[Data provided — start]

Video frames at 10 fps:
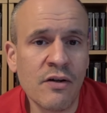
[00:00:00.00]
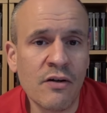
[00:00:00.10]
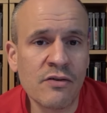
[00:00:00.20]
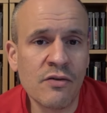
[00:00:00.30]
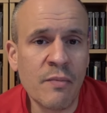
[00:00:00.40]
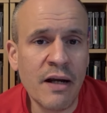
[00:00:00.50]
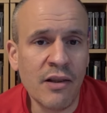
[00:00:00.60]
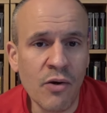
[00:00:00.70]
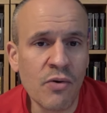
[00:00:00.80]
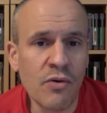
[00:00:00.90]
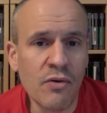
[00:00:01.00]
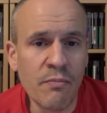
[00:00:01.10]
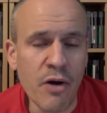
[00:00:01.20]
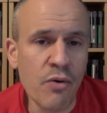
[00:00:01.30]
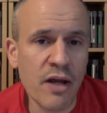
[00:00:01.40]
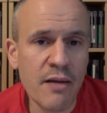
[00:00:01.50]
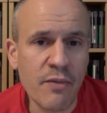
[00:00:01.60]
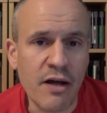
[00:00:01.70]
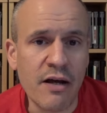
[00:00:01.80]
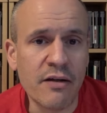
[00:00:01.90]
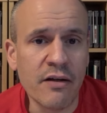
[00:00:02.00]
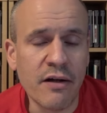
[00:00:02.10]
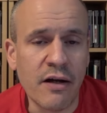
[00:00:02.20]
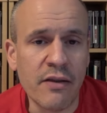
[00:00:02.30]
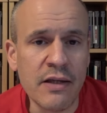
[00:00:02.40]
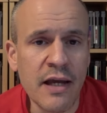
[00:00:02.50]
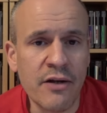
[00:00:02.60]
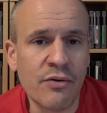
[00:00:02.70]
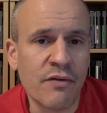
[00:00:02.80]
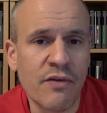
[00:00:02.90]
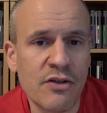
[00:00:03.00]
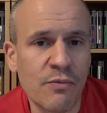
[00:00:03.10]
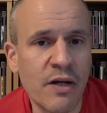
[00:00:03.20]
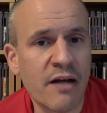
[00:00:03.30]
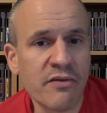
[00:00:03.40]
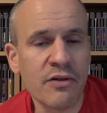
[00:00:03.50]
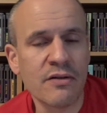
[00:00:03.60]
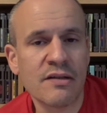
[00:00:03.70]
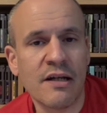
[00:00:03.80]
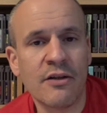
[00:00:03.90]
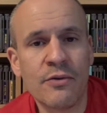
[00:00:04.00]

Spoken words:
also my local MoGameCon, the annual convention we have here in St.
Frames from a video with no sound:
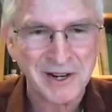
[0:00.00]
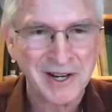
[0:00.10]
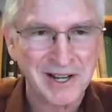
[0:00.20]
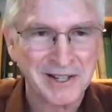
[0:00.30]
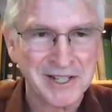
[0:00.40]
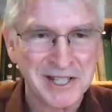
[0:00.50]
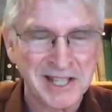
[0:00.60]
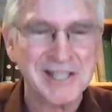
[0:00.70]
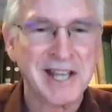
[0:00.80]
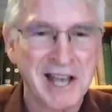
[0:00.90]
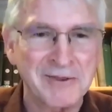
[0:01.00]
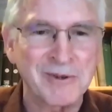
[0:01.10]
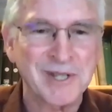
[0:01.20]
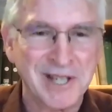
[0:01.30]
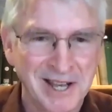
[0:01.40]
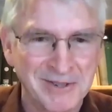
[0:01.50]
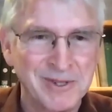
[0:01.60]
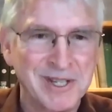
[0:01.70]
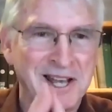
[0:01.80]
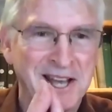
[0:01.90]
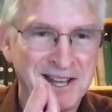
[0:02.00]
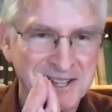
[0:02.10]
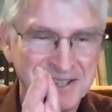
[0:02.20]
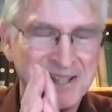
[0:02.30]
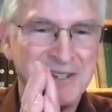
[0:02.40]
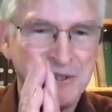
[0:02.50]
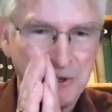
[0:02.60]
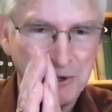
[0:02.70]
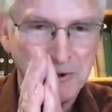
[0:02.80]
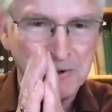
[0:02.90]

I'd like to say sadhu, sadhu, sa to you.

[Data provided — finish]

The entries above should be retyped exactly, minus any pictures.

Solution to this task:
Video frames at 10 fps:
[00:00:00.00]
[00:00:00.10]
[00:00:00.20]
[00:00:00.30]
[00:00:00.40]
[00:00:00.50]
[00:00:00.60]
[00:00:00.70]
[00:00:00.80]
[00:00:00.90]
[00:00:01.00]
[00:00:01.10]
[00:00:01.20]
[00:00:01.30]
[00:00:01.40]
[00:00:01.50]
[00:00:01.60]
[00:00:01.70]
[00:00:01.80]
[00:00:01.90]
[00:00:02.00]
[00:00:02.10]
[00:00:02.20]
[00:00:02.30]
[00:00:02.40]
[00:00:02.50]
[00:00:02.60]
[00:00:02.70]
[00:00:02.80]
[00:00:02.90]
[00:00:03.00]
[00:00:03.10]
[00:00:03.20]
[00:00:03.30]
[00:00:03.40]
[00:00:03.50]
[00:00:03.60]
[00:00:03.70]
[00:00:03.80]
[00:00:03.90]
[00:00:04.00]

Spoken words:
also my local MoGameCon, the annual convention we have here in St.
Frames from a video with no sound:
[0:00.00]
[0:00.10]
[0:00.20]
[0:00.30]
[0:00.40]
[0:00.50]
[0:00.60]
[0:00.70]
[0:00.80]
[0:00.90]
[0:01.00]
[0:01.10]
[0:01.20]
[0:01.30]
[0:01.40]
[0:01.50]
[0:01.60]
[0:01.70]
[0:01.80]
[0:01.90]
[0:02.00]
[0:02.10]
[0:02.20]
[0:02.30]
[0:02.40]
[0:02.50]
[0:02.60]
[0:02.70]
[0:02.80]
[0:02.90]

I'd like to say sadhu, sadhu, sa to you.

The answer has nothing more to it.